* _DATA FOR ANALYSIS_:
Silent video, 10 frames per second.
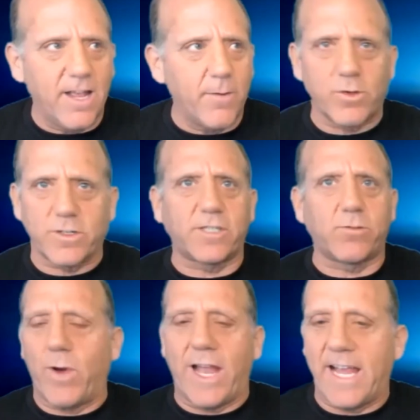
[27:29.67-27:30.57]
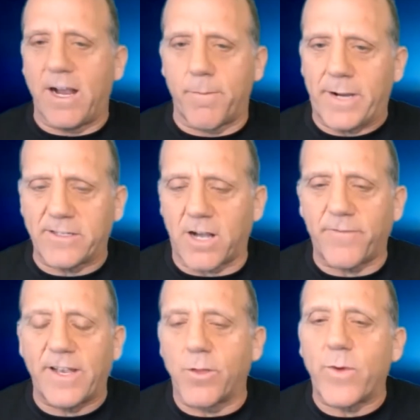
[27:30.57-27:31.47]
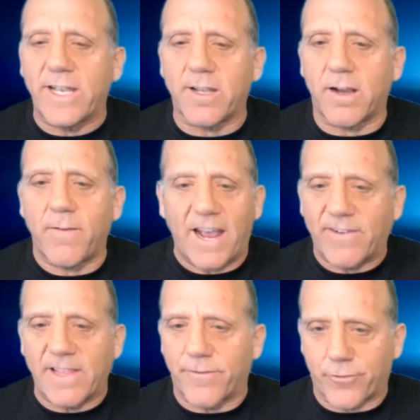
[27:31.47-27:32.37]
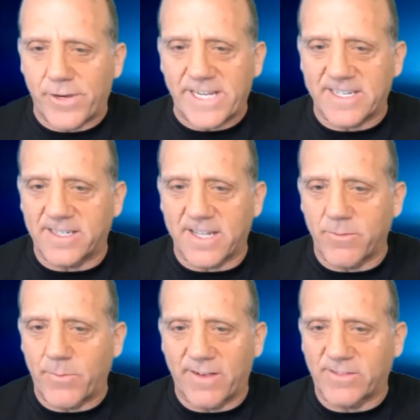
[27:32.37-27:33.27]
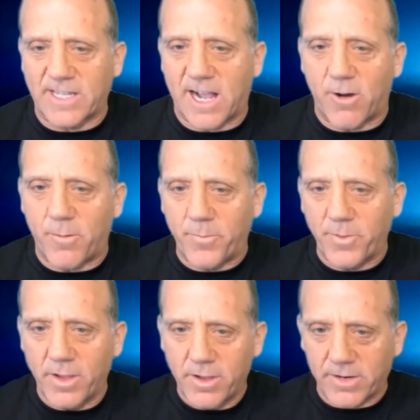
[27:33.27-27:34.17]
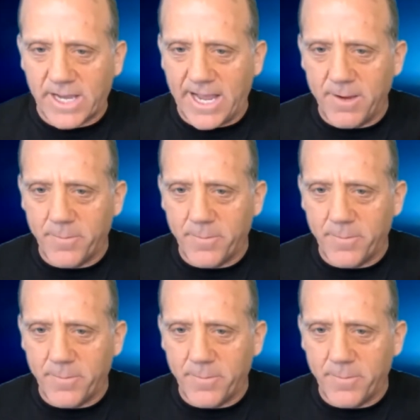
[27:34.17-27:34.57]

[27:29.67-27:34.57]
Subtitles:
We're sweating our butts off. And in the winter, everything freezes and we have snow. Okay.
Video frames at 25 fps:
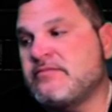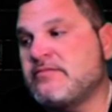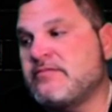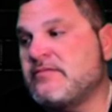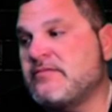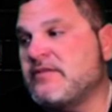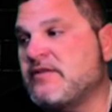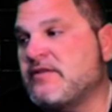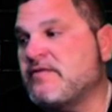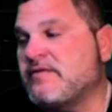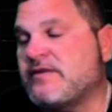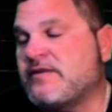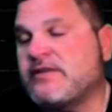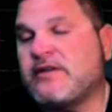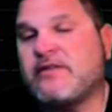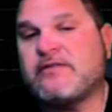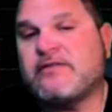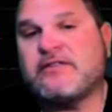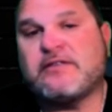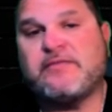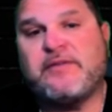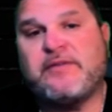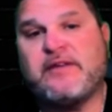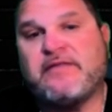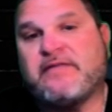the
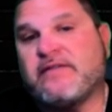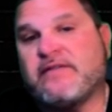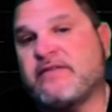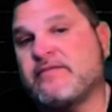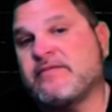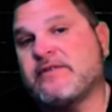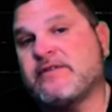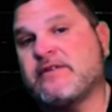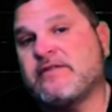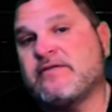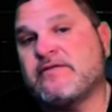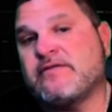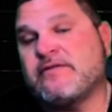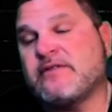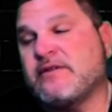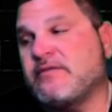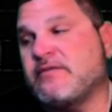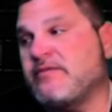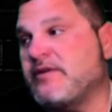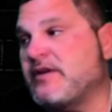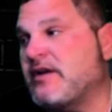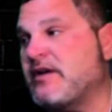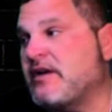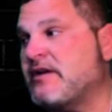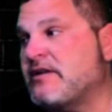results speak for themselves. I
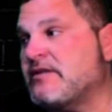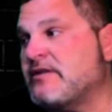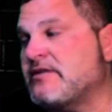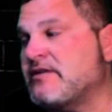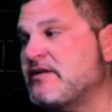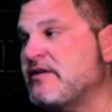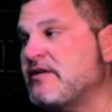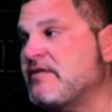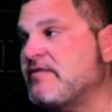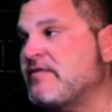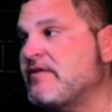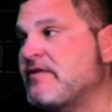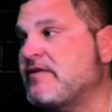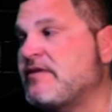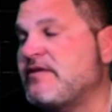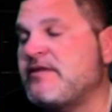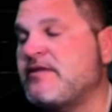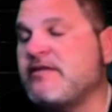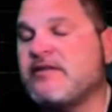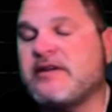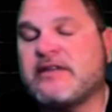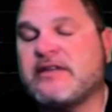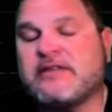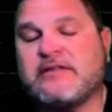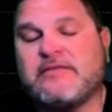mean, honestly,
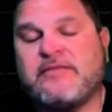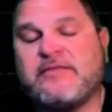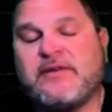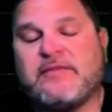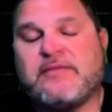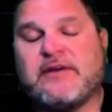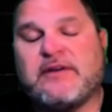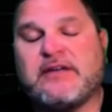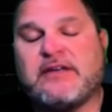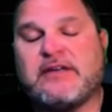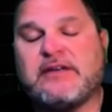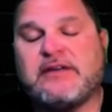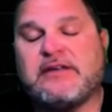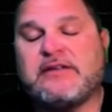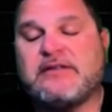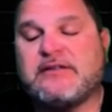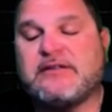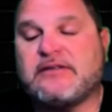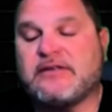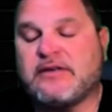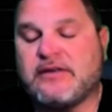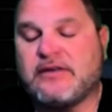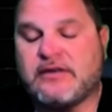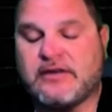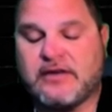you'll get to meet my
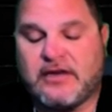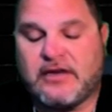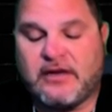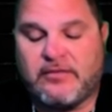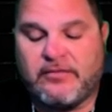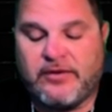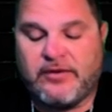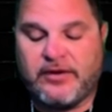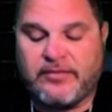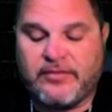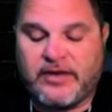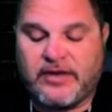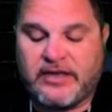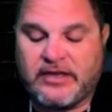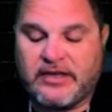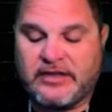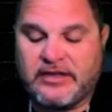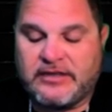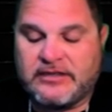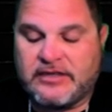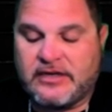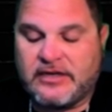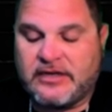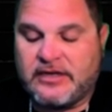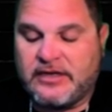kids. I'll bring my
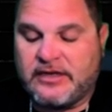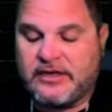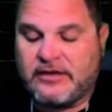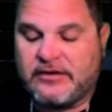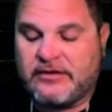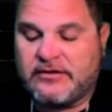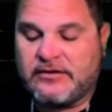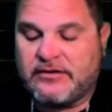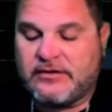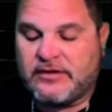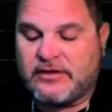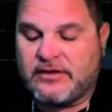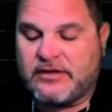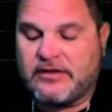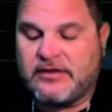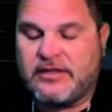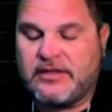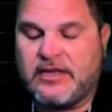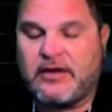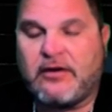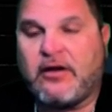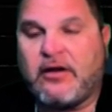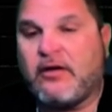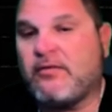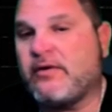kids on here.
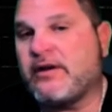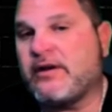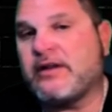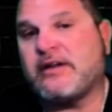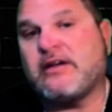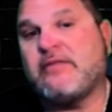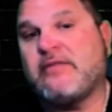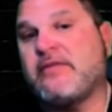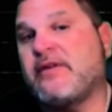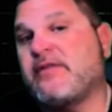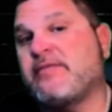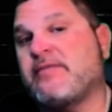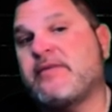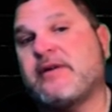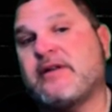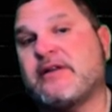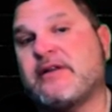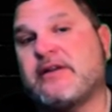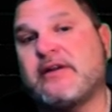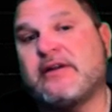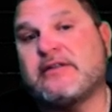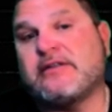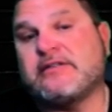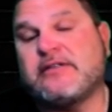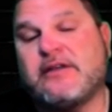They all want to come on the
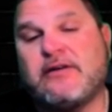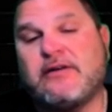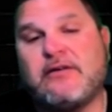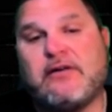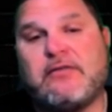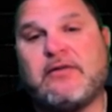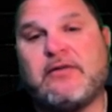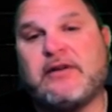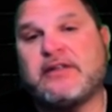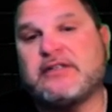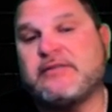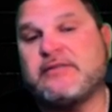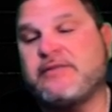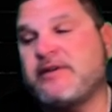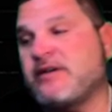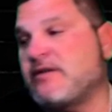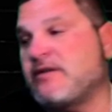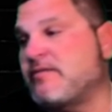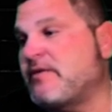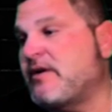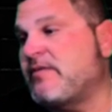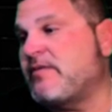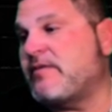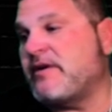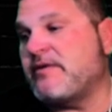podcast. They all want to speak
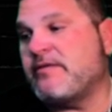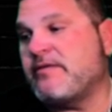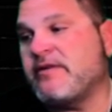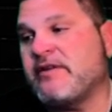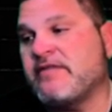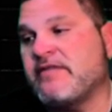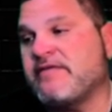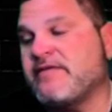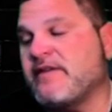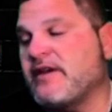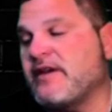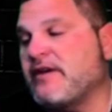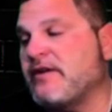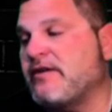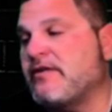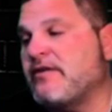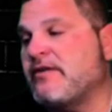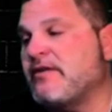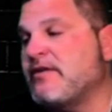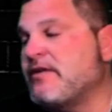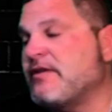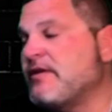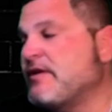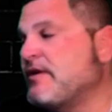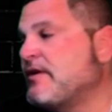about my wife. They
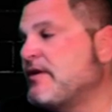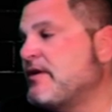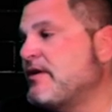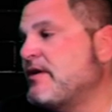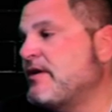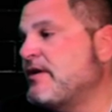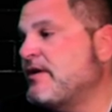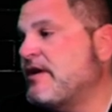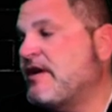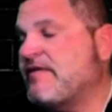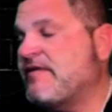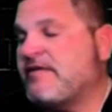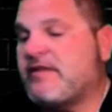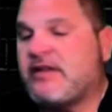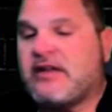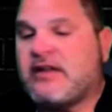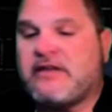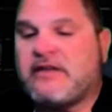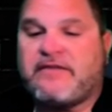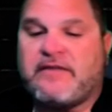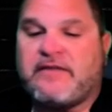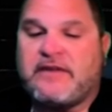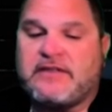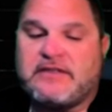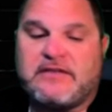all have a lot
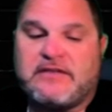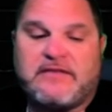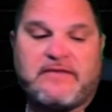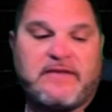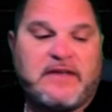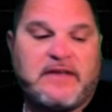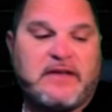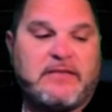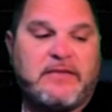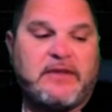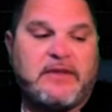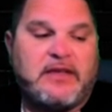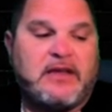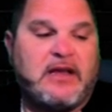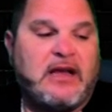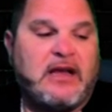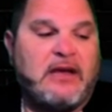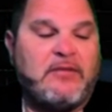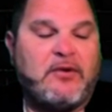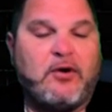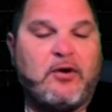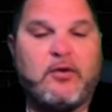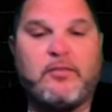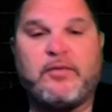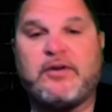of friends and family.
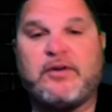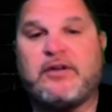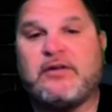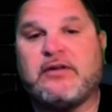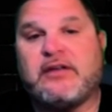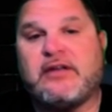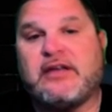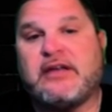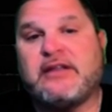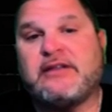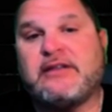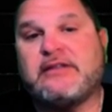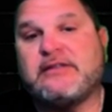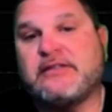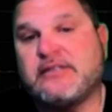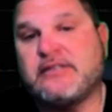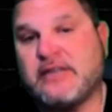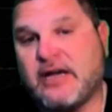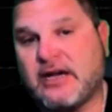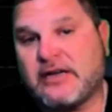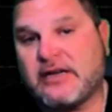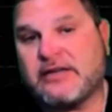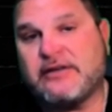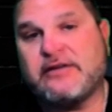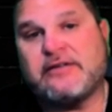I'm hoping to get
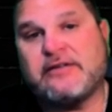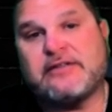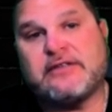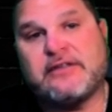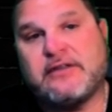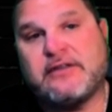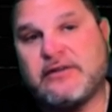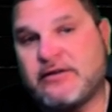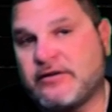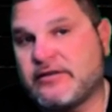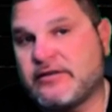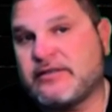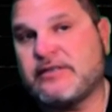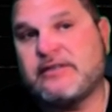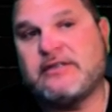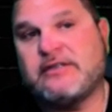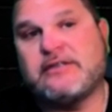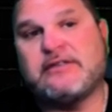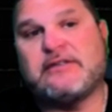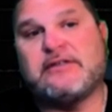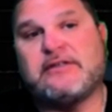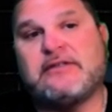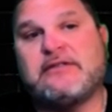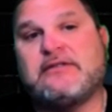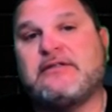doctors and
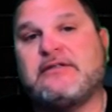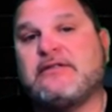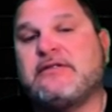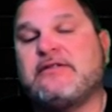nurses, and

* _TASK INSTRUCTIONS_: Leave the pictures out and reproduce exactly the lines from the top of the listing above through the line with "[27:29.67-27:34.57]".

* _TASK RESULT_:
Silent video, 10 frames per second.
[27:29.67-27:30.57]
[27:30.57-27:31.47]
[27:31.47-27:32.37]
[27:32.37-27:33.27]
[27:33.27-27:34.17]
[27:34.17-27:34.57]

[27:29.67-27:34.57]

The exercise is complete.